WCN 2019 scholarship recipient and field biologist/ecologist Teddy Mukula kneels in the swaying golden grasses of Liuwa Plain National Park, Zambia, working quickly to repair a sleeping cheetah’s radio collar. As the slender cat’s chest gently rises and falls, Teddy pauses to admire the sheer beauty and athleticism of Africa’s most endangered cat. The cheetah’s deep golden fur with solid black spots gleams in the afternoon sunlight. Her long, powerful legs move slightly, as if responding to a dream of running. In a few minutes, this solitary female will wake up from the tranquilizer and be off again through the grasslands. Early tomorrow morning, while she is hunting – running 70 mph (113 km/hr) to catch up to a wildebeest – Teddy will be tracking her movements.
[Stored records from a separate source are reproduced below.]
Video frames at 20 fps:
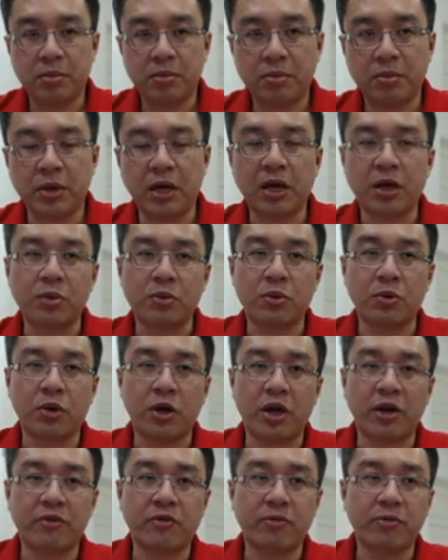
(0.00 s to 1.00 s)
black will
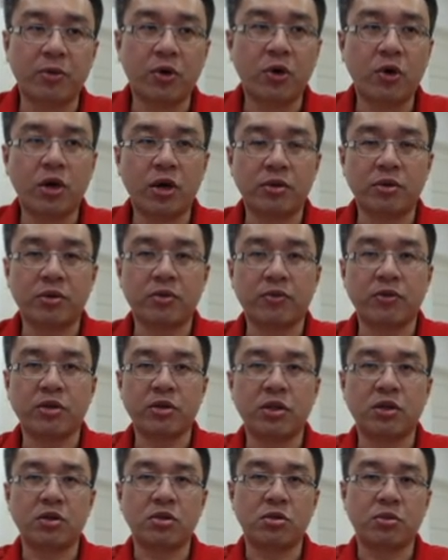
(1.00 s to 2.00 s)
have more
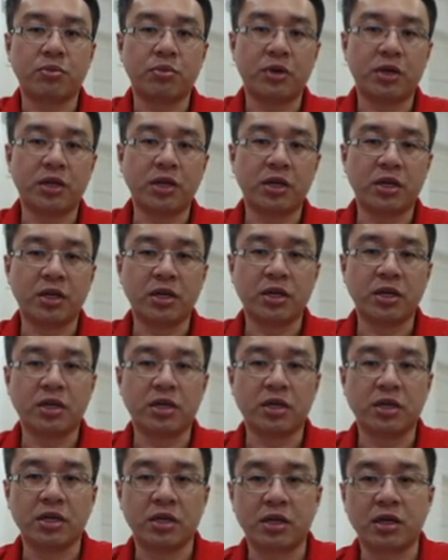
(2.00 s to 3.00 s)
activity to play
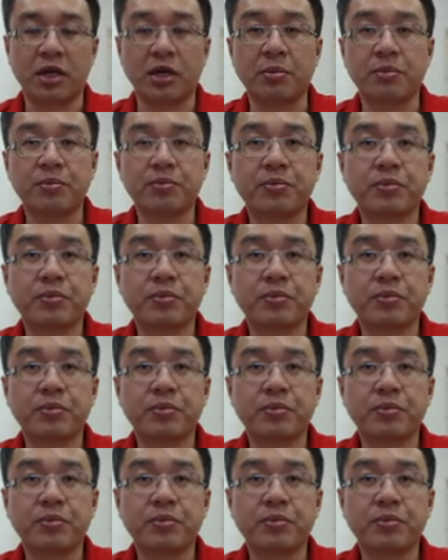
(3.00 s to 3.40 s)
in the game.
He will share these details with students in the local school conservation clubs he has formed to help children develop their love of wildlife and gain conservation interest and experience.
As the world’s fastest land animal in a human-dominated world, the cheetah faces a unique challenge. Its thin frame, lean body, and long, lanky legs are perfect for bursts of speed when chasing prey like zebras and wildebeests. The cheetah’s smaller body size, however, cannot compete with that of larger carnivores, like lions, in protected parks and reserves. Most wild cheetahs, therefore, live on non-protected pockets of land throughout Africa, where farmers and rural communities view them as a threat.
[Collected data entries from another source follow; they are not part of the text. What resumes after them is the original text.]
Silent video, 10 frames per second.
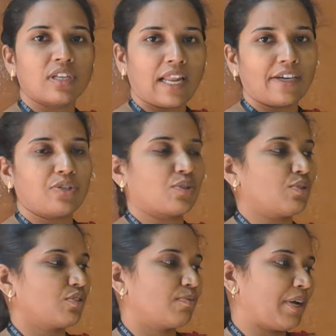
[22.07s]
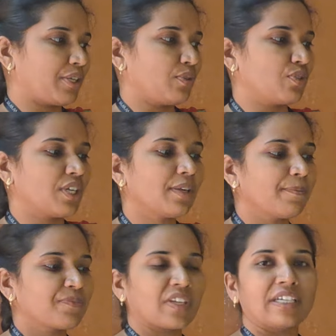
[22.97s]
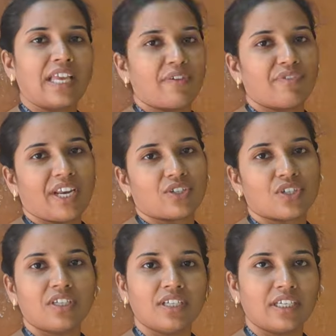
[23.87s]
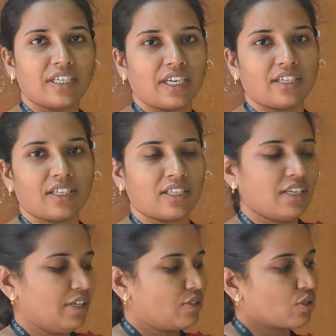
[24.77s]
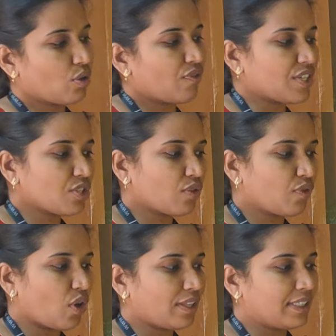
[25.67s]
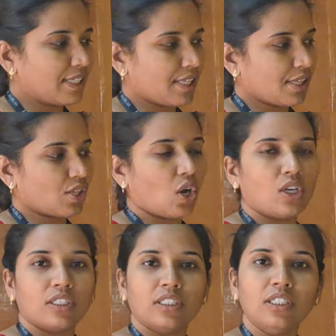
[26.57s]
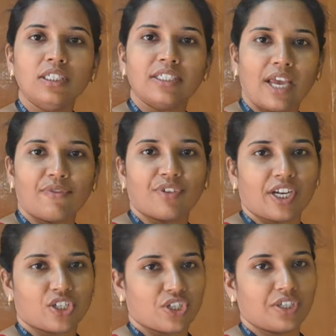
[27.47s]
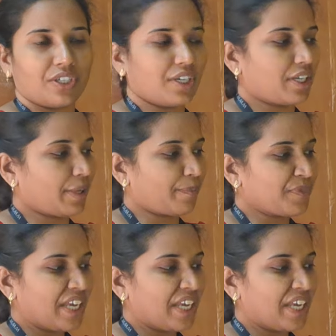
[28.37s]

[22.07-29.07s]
light source by using diffraction grating. So first of all, this is called the diffraction grating.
“To me, cheetahs represent beauty, calmness, and persistence,” Teddy said. “Doing research work on cheetahs has improved my understanding of how vulnerable they are.”
Fewer than 7,100 wild cheetahs now live in the world (down from 100,000 – more than a 90% loss over the last 100 years). Listed as Vulnerable on the IUCM Red List, they now live in just 9 percent of their historic range, with most in Africa and fewer than 50 wild Asiatic cheetahs left in Iran. Human-wildlife conflict, disappearing habitat and loss of prey, and poaching and illegal wildlife trafficking (including wild cubs caught and smuggled in the exotic pet trade) pose the greatest threats. Fewer than 100 cheetahs now live in Teddy’s home country of Zambia, and the only stable – and second-largest population (20-25 cheetahs) – is in the Liuwa ecosystem.
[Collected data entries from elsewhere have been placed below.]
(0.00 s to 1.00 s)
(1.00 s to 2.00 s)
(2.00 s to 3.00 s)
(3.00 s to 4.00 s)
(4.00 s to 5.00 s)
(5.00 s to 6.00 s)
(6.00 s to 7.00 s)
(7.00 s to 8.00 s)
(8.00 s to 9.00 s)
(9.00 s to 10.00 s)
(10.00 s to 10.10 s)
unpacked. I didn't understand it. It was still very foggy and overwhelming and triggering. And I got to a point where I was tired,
Growing up in Mungwi District, Northern Province, Zambia, Teddy saw his grandfather, a hunter, display many wildlife trophies demonstrating his hunting prowess. “As a child I saw nothing wrong, in that, after all, we fed on that,” Teddy said. “But with the exposure of school and TV such as National Geographic, I realized that some animals whose trophies even I saw, were threatened and endangered. I then made a commitment to myself to pursue conservation of these species.”
After high school, Teddy, who speaks six languages (English, Bemba, Chewa, Lozi, Tonga, and Spanish), interned with African Lion and Environmental Research Trust, where he got involved in elephant monitoring and community outreach. He earned his BS in Wildlife Management from the Copperbelt University, graduating with higher merit, then graduated from the University of Oxford as one of nine students worldwide awarded an opportunity to earn a post-graduate degree in International Wildlife Conservation Practice. Since 2013, he has worked as a field biologist/ecologist with the Zambian Carnivore Programme (ZCP), focusing primarily on cheetahs, but also including other carnivore species (spotted hyena, lion, and wild dog) and their primary prey (wildebeest, zebra and oribi). He typically works in remote areas of Zambia’s Mosi-O-Tunya, Kafue, South Luangwa, and Liuwa national parks, collecting population and behavior data through intensive monitoring with radio collars using ground and aerial telemetry, hunt follows, behavioral observations, and collection/processing of samples. His years of experience have built an array of managerial, political, community education, outreach, training, mechanical, and survival and camping skills that enable him to manage in diverse settings. He is now pursuing an MS in Fish and Wildlife Management/Ecology at Montana State University, with a focus on conservation biology and the dynamics of a threatened cheetah population in the Greater Liuwa ecosystem of Western Zambia.
To improve wildlife-human coexistence, Teddy also champions public awareness efforts through informal and formal outreach to various public and private sectors, including government, communities, international and local nonprofits, film crews, schools (both local and overseas), tourists, and conservation partners.
“The intrinsic value of wildlife is not fully understood and appreciated by many of our communities in Zambia,” Teddy said. “I have been interested in conservation to gain insight and spread knowledge to many people around me and beyond.”